Unless you’ve been hiding under a rock for the past few days, you are probably well aware of the recent activity around a new Firefox extension developed by a pair of researchers that brings the issue of session hijacking front and center. The duo behind this extension, Eric Butler and Ian “craSH” Gallagher, developed the software in order to demonstrate the vulnerabilities inherent in many web sites that don’t fully implement encryption. The browser extension, dubbed “Firesheep“, essentially enables an attacker to grab other people’s credentials and use them to gain access to various web sites.
As Butler explains on his blog, “When logging into a Website you usually start by submitting your username and password. The server then checks to see if an account matching this information exists and if so, replies back to you with a “cookie” which is used by your browser for all subsequent requests”.
While it is very common for many websites to encrypt your initial logon and protect your password, that is typically where the protection stops. In other words, they’ll encrypt the initial login, but then leave the rest of the traffic unencrypted. Since the rest of the communication is unencrypted, the user’s cookie is left vulnerable. Through a technique known as HTTP session hijacking (also known as “sidejacking”), an attacker gains access to the user’s cookie and can then access the resources of that website while masquerading as that user.
What Firesheep does is essentially snoop the traffic on the network for these important cookies and allows an attacker to log into sites such as Twitter and Facebook with the simple click of a mouse. Once they have the cookie, they basically have full reign over the account and are pretty much free to do whatever they want.
Now there seems to be a great deal of misinformation spreading pretty virulently about this particular issue, so I’d like to take a moment to set the record straight so that everyone will understand the true nature of this vulnerability.
First off, this is not an issue in which only wireless networks are vulnerable. Surprisingly enough, there are some pretty respectable names in the industry propagating this misinformation – everybody from the infamous Bruce Schneier to Brian Krebs, and even Eric Butler himself. Perhaps the reasons for these misconceptions are because it is just so much easier to exploit this vulnerability on wireless networks or perhaps it’s because many people are simply not aware that switched networks can be compromised as well.
Whatever the reason may be, the fact of the matter is that this vulnerability can be exploited on both wired AND wireless networks. On wired networks it does take quite a bit of extra work, which might explain the widespread belief that this is something only prevalent on wireless networks. Wired networks can be subjugated through a technique known as ‘ARP Spoofing’ which can be done with a wide variety of tools such as Dsniff or Ettercap.

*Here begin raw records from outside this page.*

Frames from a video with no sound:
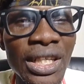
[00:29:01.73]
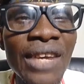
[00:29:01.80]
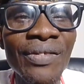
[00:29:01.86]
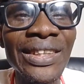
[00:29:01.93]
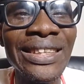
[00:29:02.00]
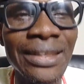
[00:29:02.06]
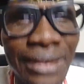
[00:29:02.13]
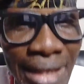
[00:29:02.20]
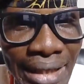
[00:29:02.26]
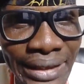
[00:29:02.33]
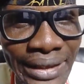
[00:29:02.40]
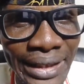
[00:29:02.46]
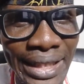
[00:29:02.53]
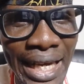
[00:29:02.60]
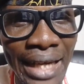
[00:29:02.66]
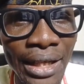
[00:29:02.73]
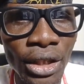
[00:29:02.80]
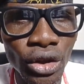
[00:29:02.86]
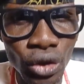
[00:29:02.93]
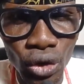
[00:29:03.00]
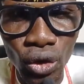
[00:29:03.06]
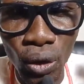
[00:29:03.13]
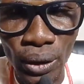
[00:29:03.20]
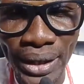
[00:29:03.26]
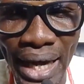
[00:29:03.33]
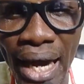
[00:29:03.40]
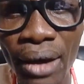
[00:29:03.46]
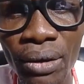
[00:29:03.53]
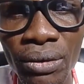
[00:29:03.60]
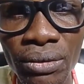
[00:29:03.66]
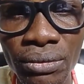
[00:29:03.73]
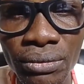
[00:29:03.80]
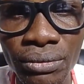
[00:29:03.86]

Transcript: If it is Nigeria, you know now,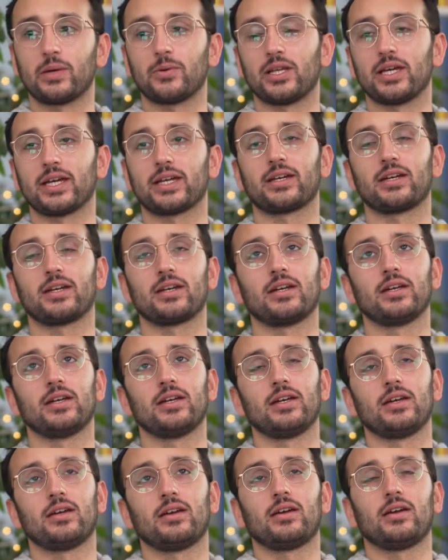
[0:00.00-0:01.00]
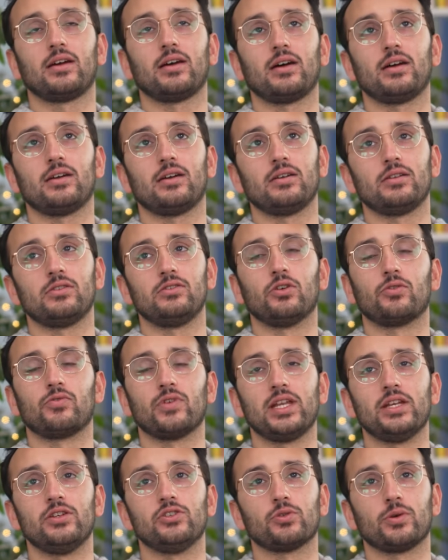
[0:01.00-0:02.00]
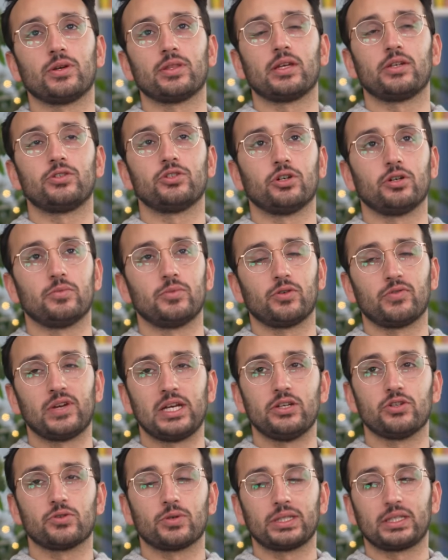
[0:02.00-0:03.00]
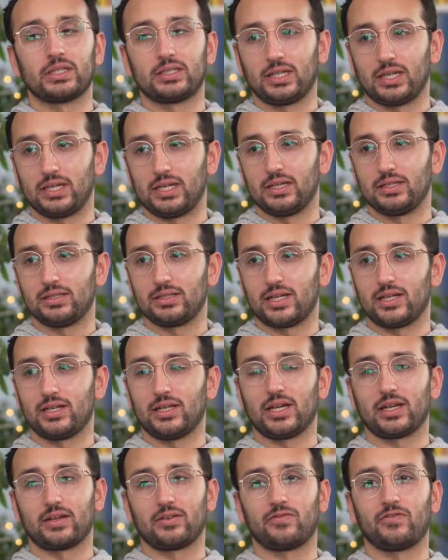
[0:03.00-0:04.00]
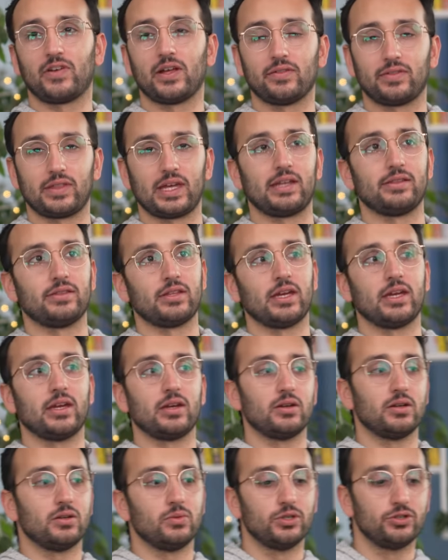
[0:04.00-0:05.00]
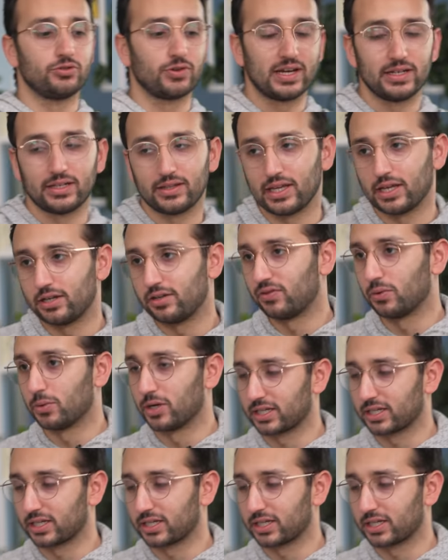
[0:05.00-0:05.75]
they were like not really enjoying their job, not really enjoying the studies, and like felt that they were drained at the end of the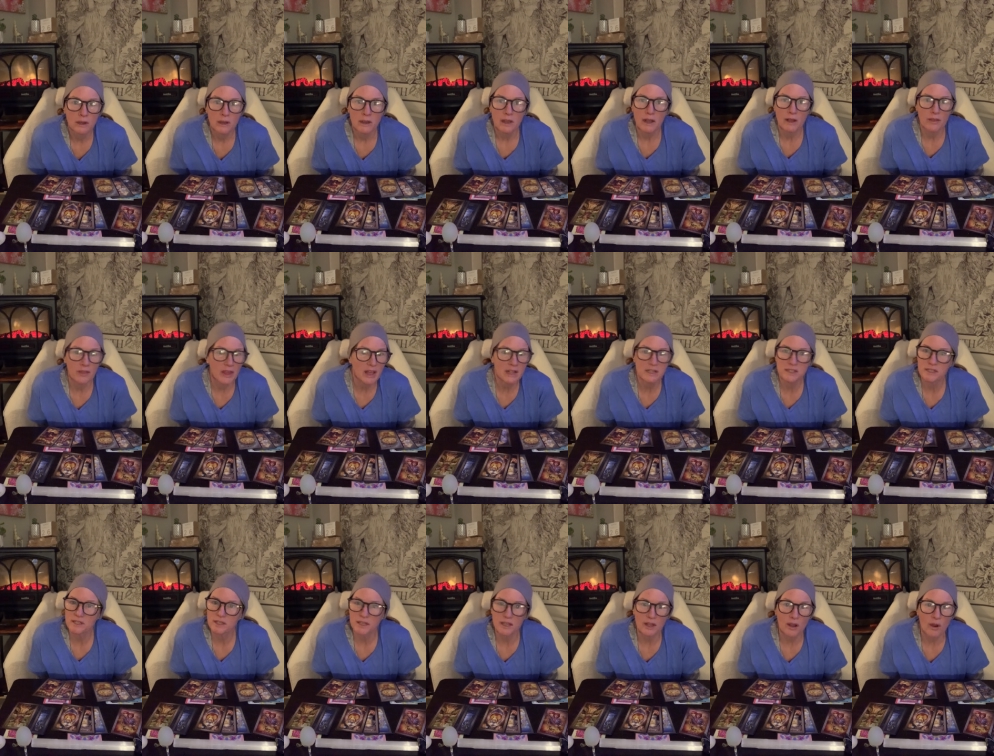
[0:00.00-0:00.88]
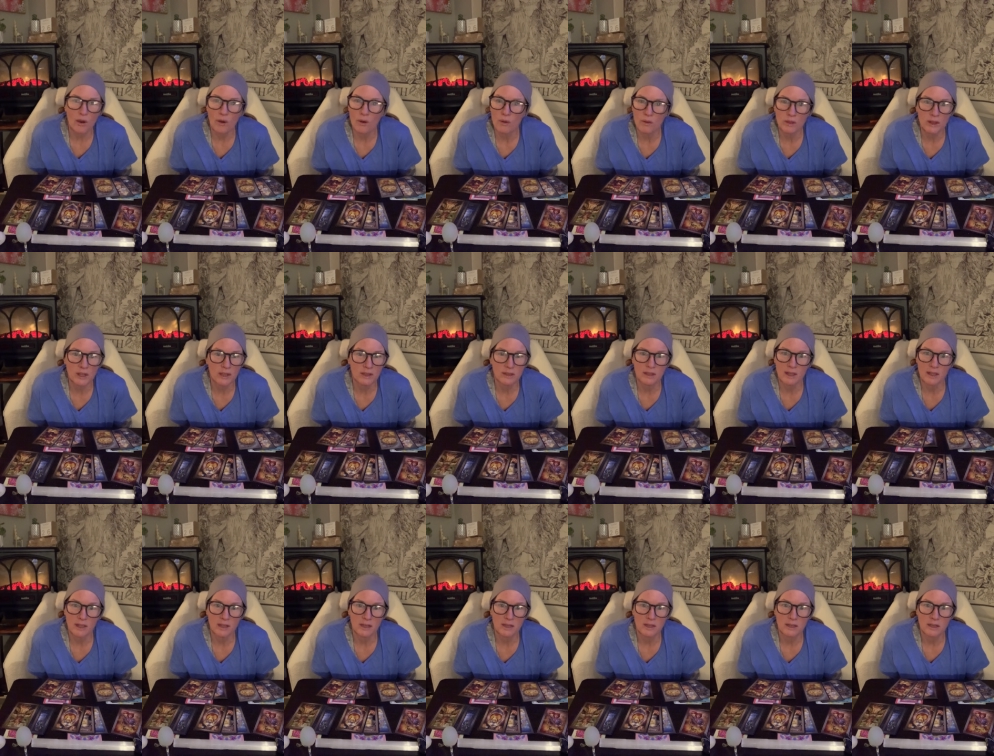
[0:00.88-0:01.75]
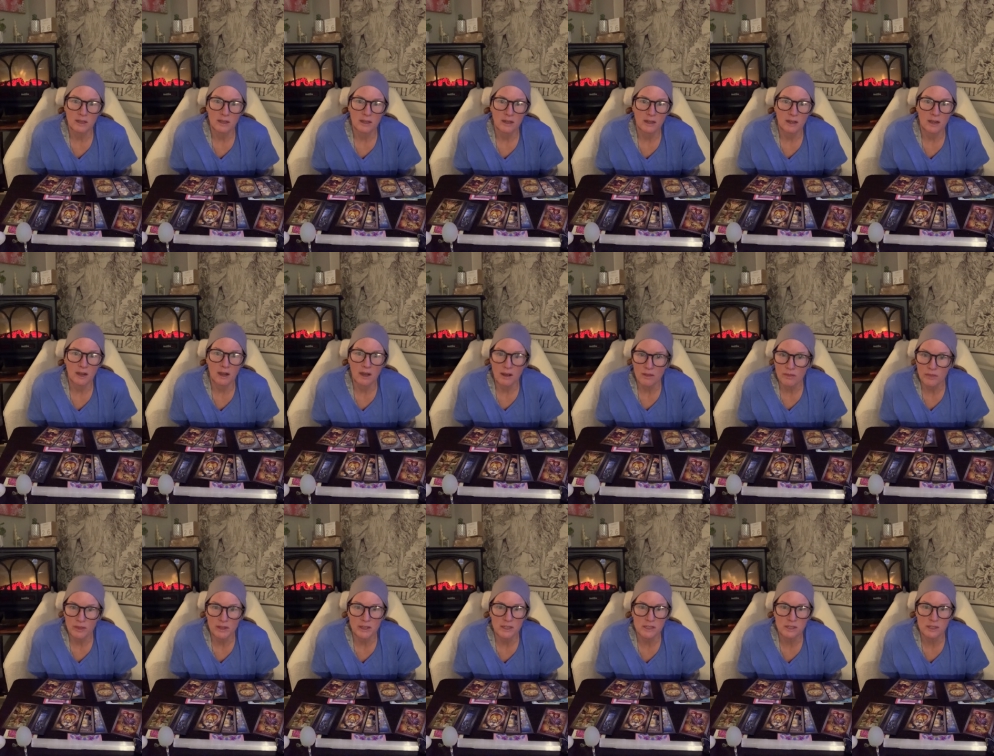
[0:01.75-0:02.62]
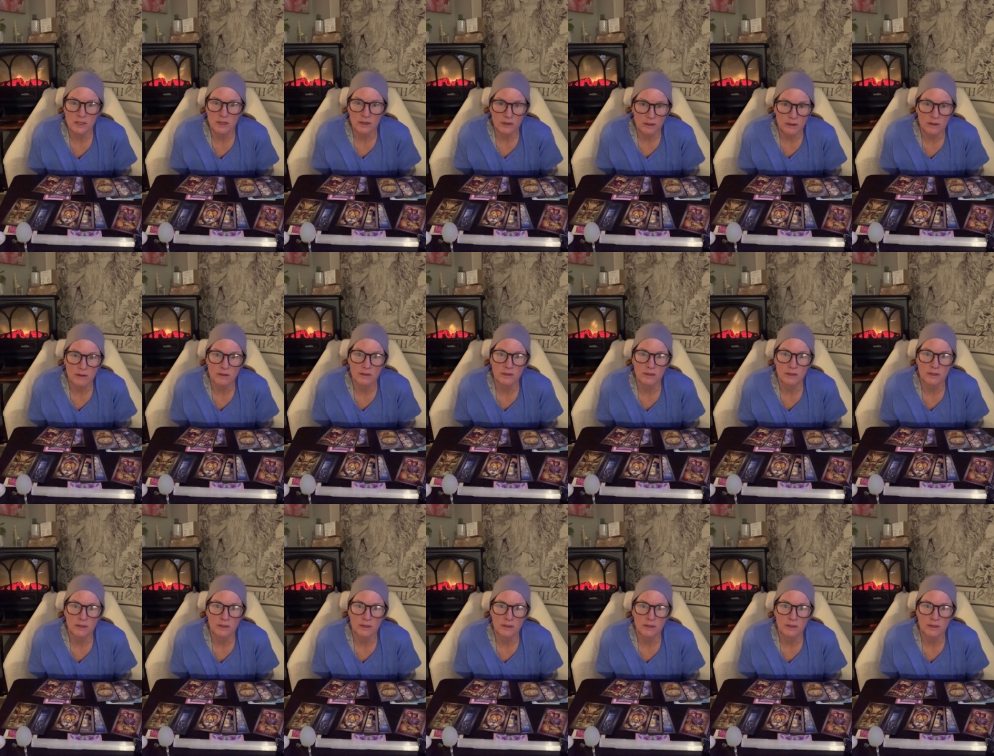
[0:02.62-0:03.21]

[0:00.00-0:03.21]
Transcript: And that's the only thing on this earth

Second, this particular vulnerability doesn’t just affect OPEN wireless networks. In fact, any wireless network in which the wireless encryption key has been compromised can fall victim to this attack. If you think that WEP encryption offers any protection against this you would be wrong. Once an attacker has subjugated the WEP key, your HTTP sessions could still be compromised.
Finally, there seems to be an impression by a majority of people that this is some type of new exploit. In fact HTTP Session Hijacking is not a new attack vector and has been known to exist since 2004. The author’s have merely streamlined the process by incorporating it into a simple browser plug-in which makes it simple for anyone with even the most basic networking knowledge to accomplish. Without tools like this, an attacker would need to sniff the traffic, parse through it to grab the HTTP session keys, and understand how to bring those session keys into the web browser to complete the exploit.
So now that we’ve managed to clear the air and hopefully eliminate some of the false information that is circulating, what can you do to secure your traffic? The only truly effective fix for these problems are for web sites to implement full end-to-end encryption using HTTPS, but that doesn’t seem to be happening anytime soon. In the mean time, if you are a Firefox user, a fantastic plug-in called HTTPS Everywhere will rewrite all your requests to HTTPS, thereby encrypting your communications (Ahem… you are using Firefox aren’t you?). If for some reason you just can’t seem to get away from using Internet Explorer, you can still encrypt your communications using an application like TOR which encrypts the data between your computer and any one of a number of TOR exit nodes.
By the way, in case you are interested, Firesheep is named after the famous Wall of Sheep at Defcon, which displays selected details of unencrypted logins and other sessions over the event’s Wi-Fi network from people who, by attending Defcon, should know better than to ever send anything unencrypted over a public Wi-Fi network.